It feels a little paradoxical to be adding this blog while the temperature is scheduled to hit the mid 80s today, however the weather forecast is calling for a temperature cliff at the end of the week, and my Windows automatic photo update posted a beautiful snowy landscape upon firing my machine this morning. I take that as a sign from the universe that it's time to talk about a topic that will very soon affect us all.
The topic of vitamin D levels in health and disease has waned a little bit in popularity since its peak of research around 2010, although it did enjoy a resurgence during the Covid pandemic. The research has really been all over the map for laypeople, and even at times confusing for healthcare professionals, until you dig a little bit deeper into the details of the study such as the type of biomarker measured, the target population, etc.

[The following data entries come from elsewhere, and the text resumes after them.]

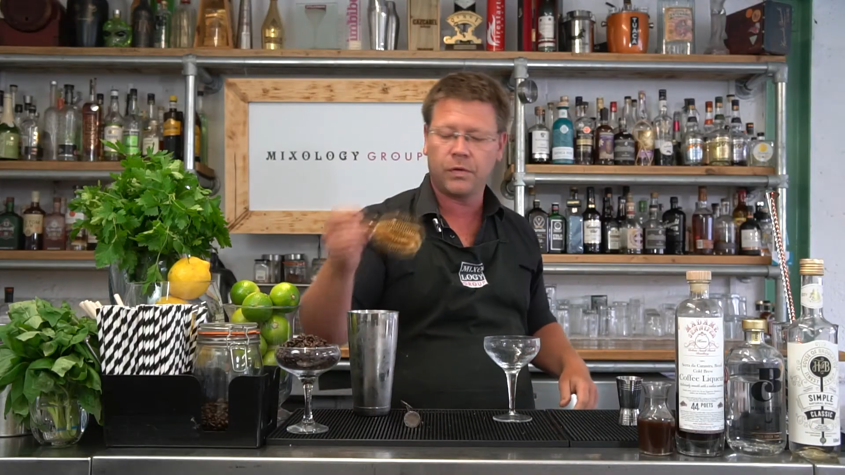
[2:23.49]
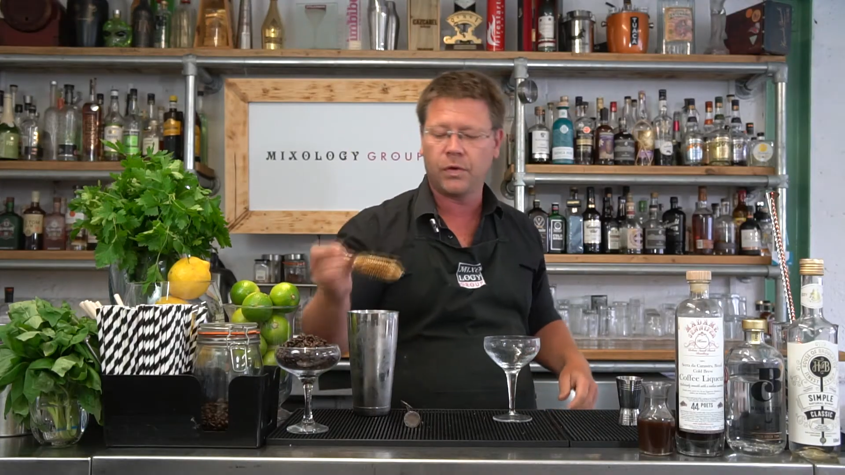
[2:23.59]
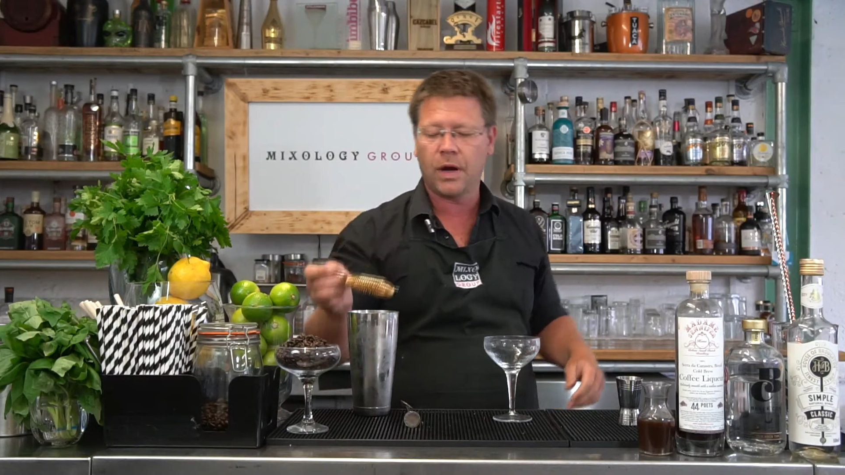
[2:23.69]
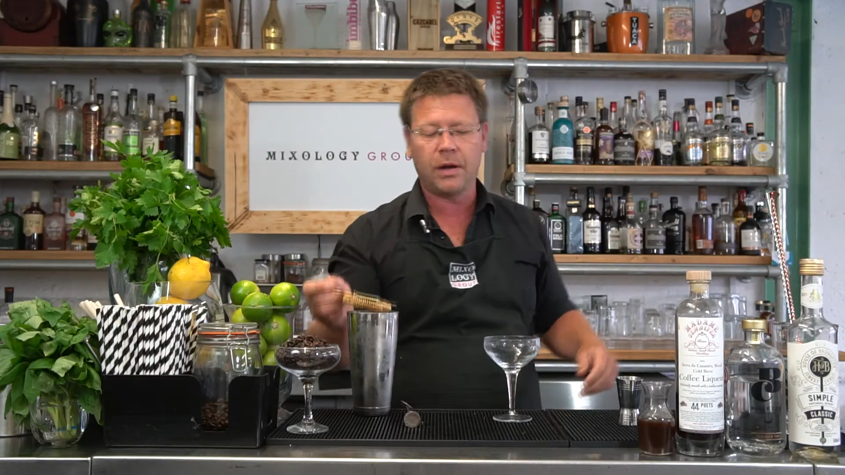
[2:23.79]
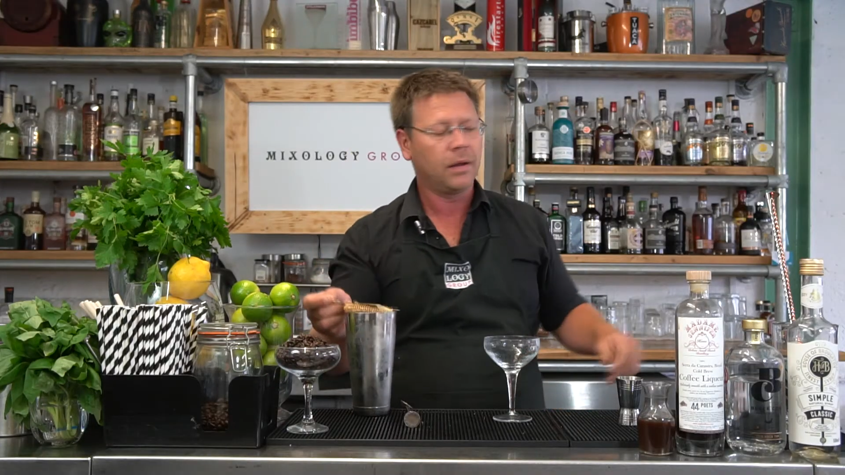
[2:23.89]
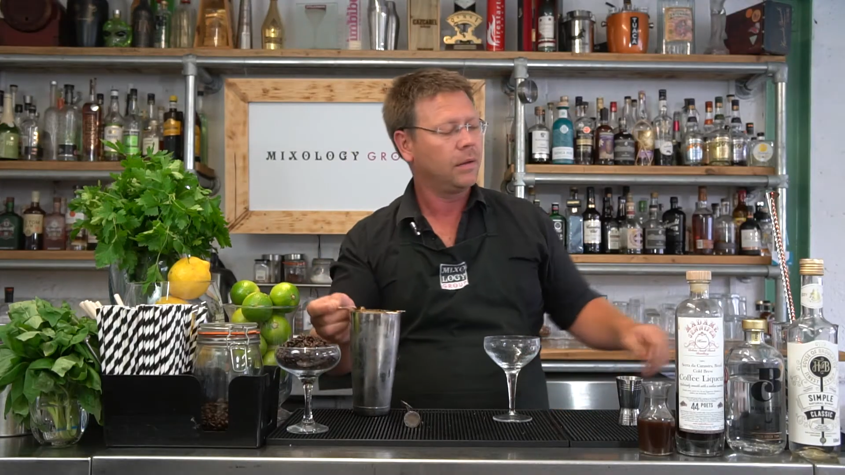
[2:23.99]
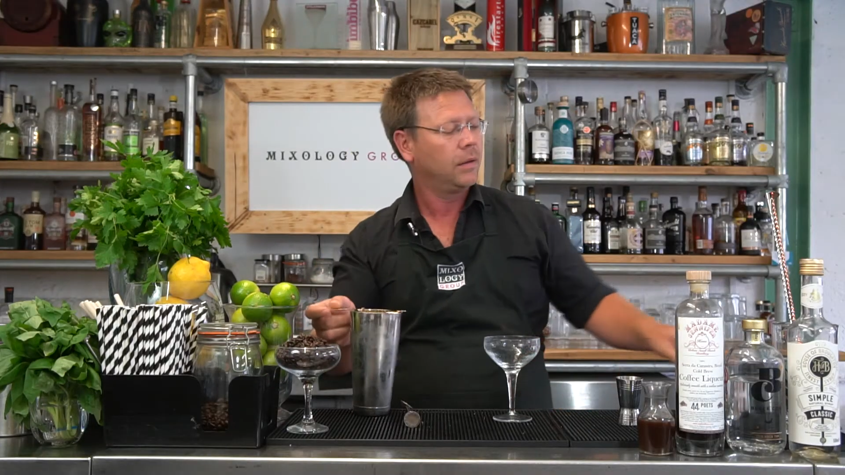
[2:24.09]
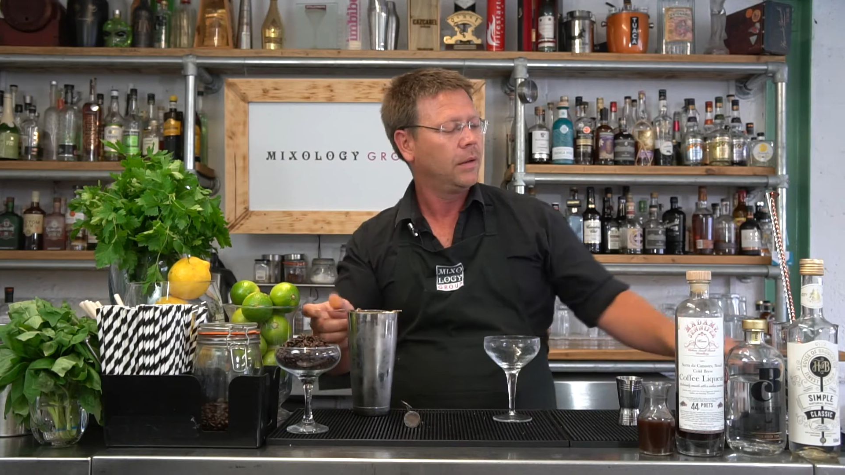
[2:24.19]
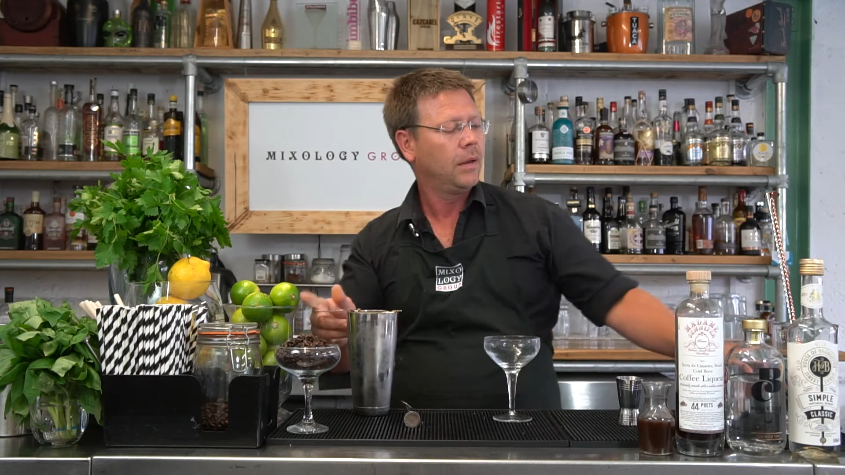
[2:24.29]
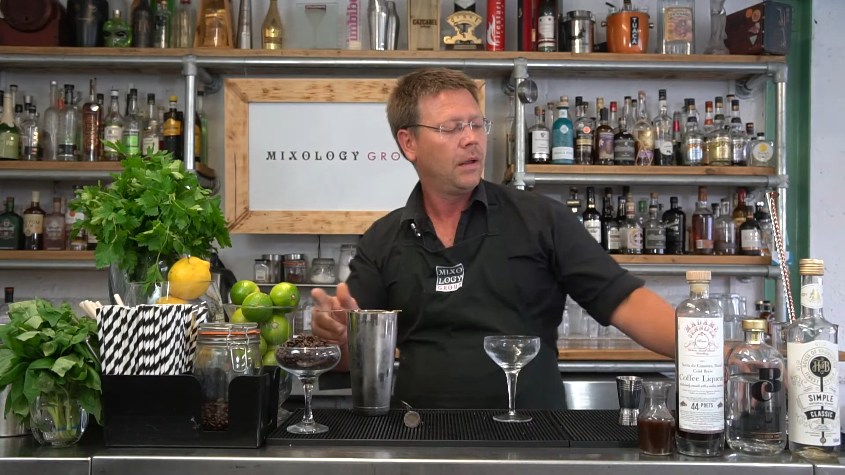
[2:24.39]
strainer,
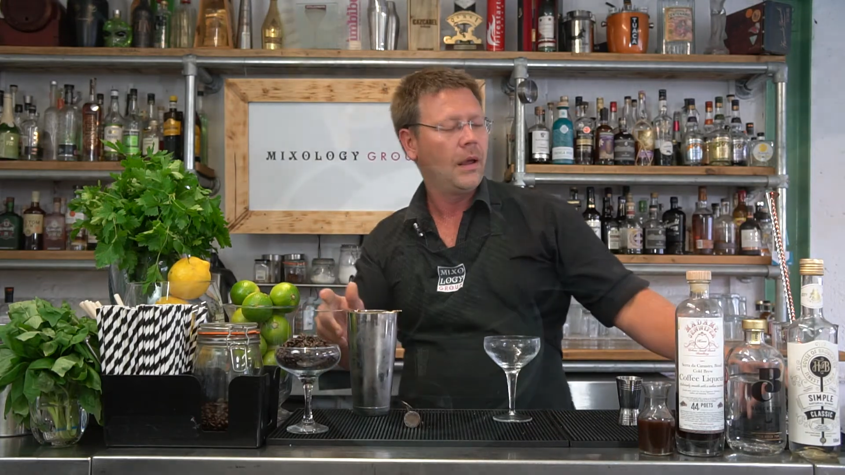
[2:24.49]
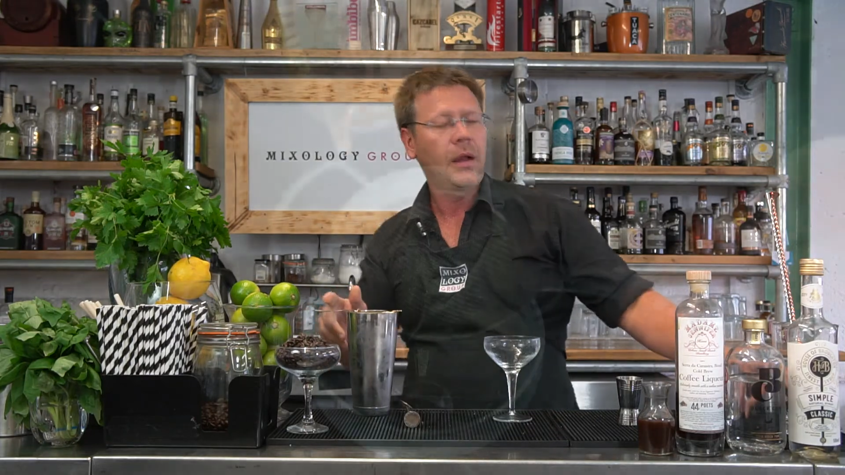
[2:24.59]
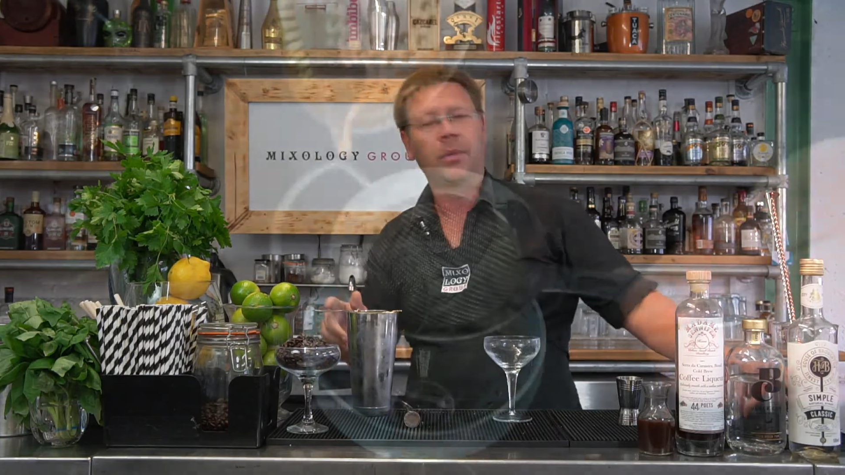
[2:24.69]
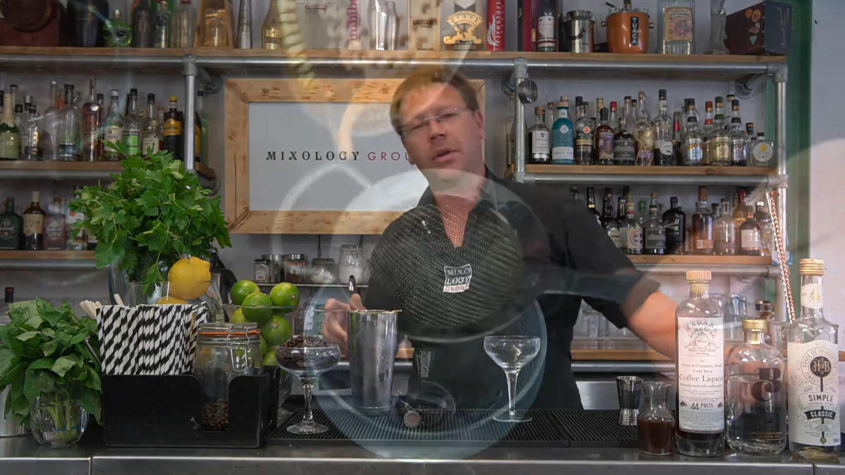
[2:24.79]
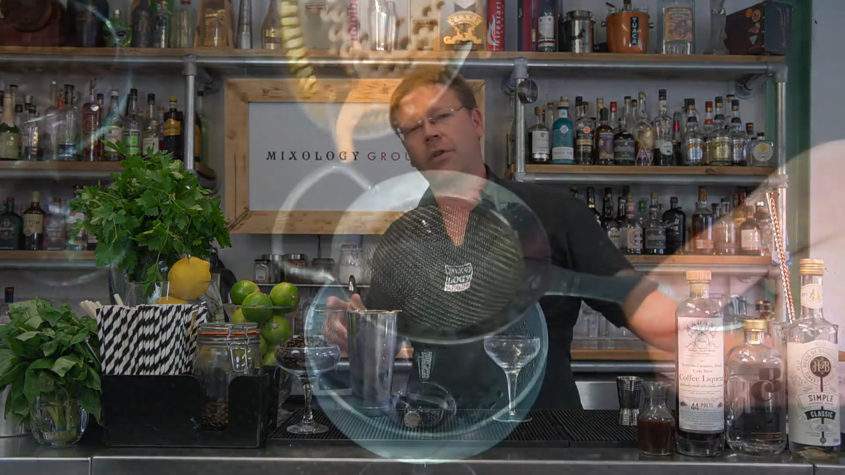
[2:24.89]
and I'm gonna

I recently polished up on the latest research and recommendation from a couple of pretty good trusted nutritional sources to see what a commonsense consensus would be. Here are my highlighted suggestions:
1st of all, vitamin D metabolism is extremely variable among different people so generic recommendations about intake are only going to go so far. Ideally you should get your vitamin D level tested. It's typically lowest in the spring, and highest at the end of the summer. This is assuming that humans follow an ancestral pattern of having outdoors skin exposure for vitamin D manufacturing for the summer, which is not always true of our modern lifestyle and individual lives. I recommend getting it tested at both of these peaks. Testing can be done through a variety of manners, including traditional testing through primary care, through Labcorp/Quest direct, or through home kits using blood spot finger prick method. (It's beyond this blog to talk about resources, but patients can contact the office and schedule a consult for that separately).
Vitamin D absorption is impacted by digestive issues especially along the biliary tree since vitamin D is a fat-soluble vitamin, as well as medications that impact lipid absorption and metabolism (especially certain cholesterol medications). Vitamin D need is also increased by certain illnesses. So you really need to look at your own individual factors when trying to eyeball your needs.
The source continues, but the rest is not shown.